Task prompt: Reproduce each line of the following material exactly, omitting the images.

Dataset content:

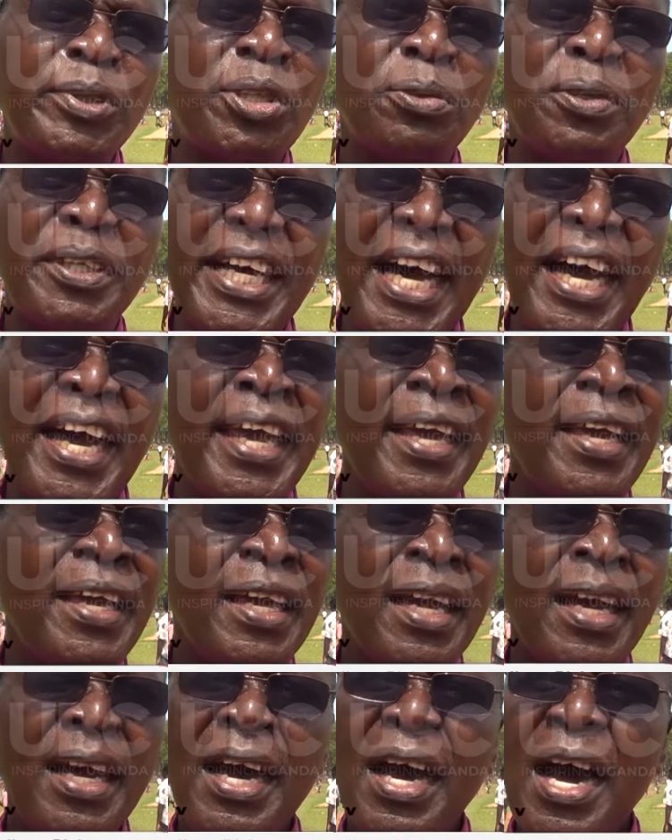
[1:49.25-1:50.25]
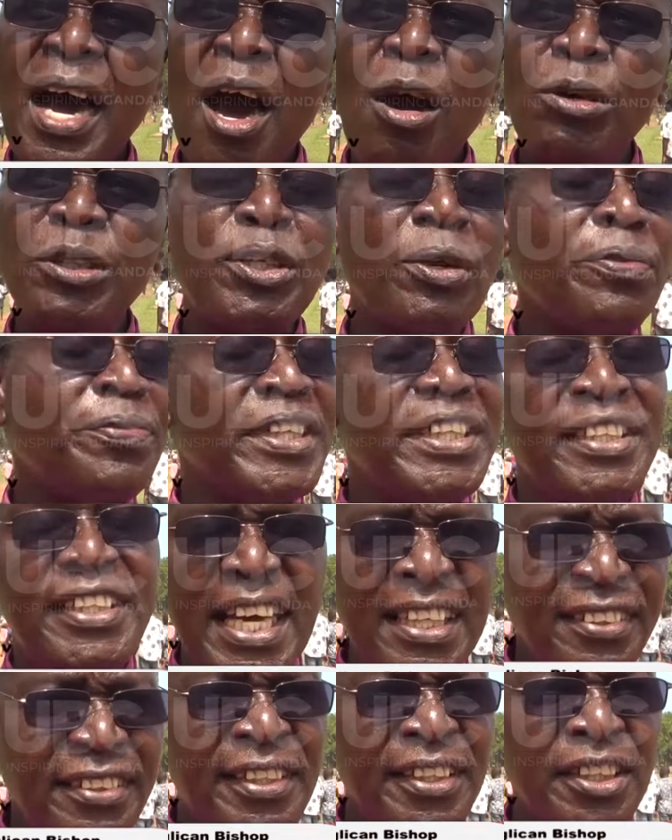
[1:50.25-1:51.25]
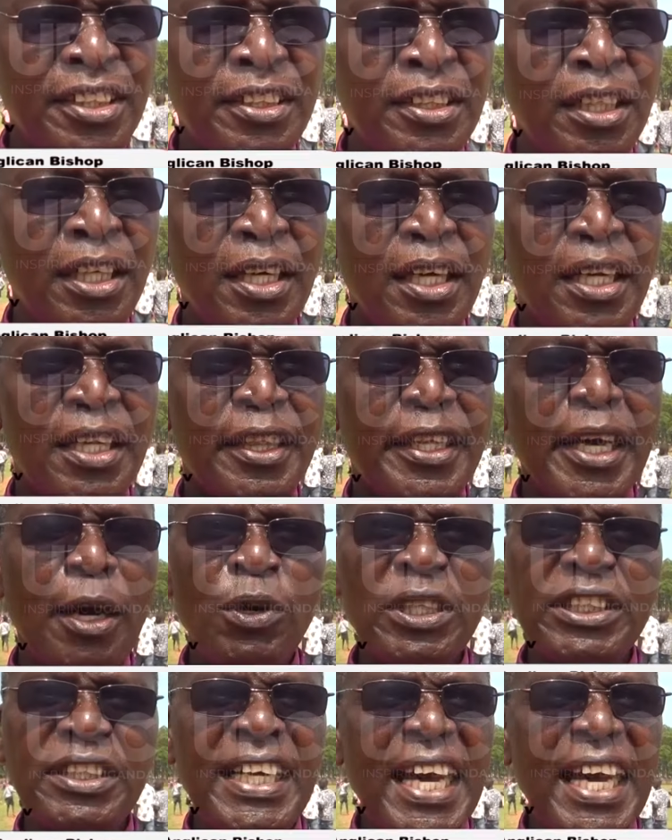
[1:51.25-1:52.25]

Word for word: to die out of injustice. There was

Task response:
[1:49.25-1:50.25]
[1:50.25-1:51.25]
[1:51.25-1:52.25]

Word for word: to die out of injustice. There was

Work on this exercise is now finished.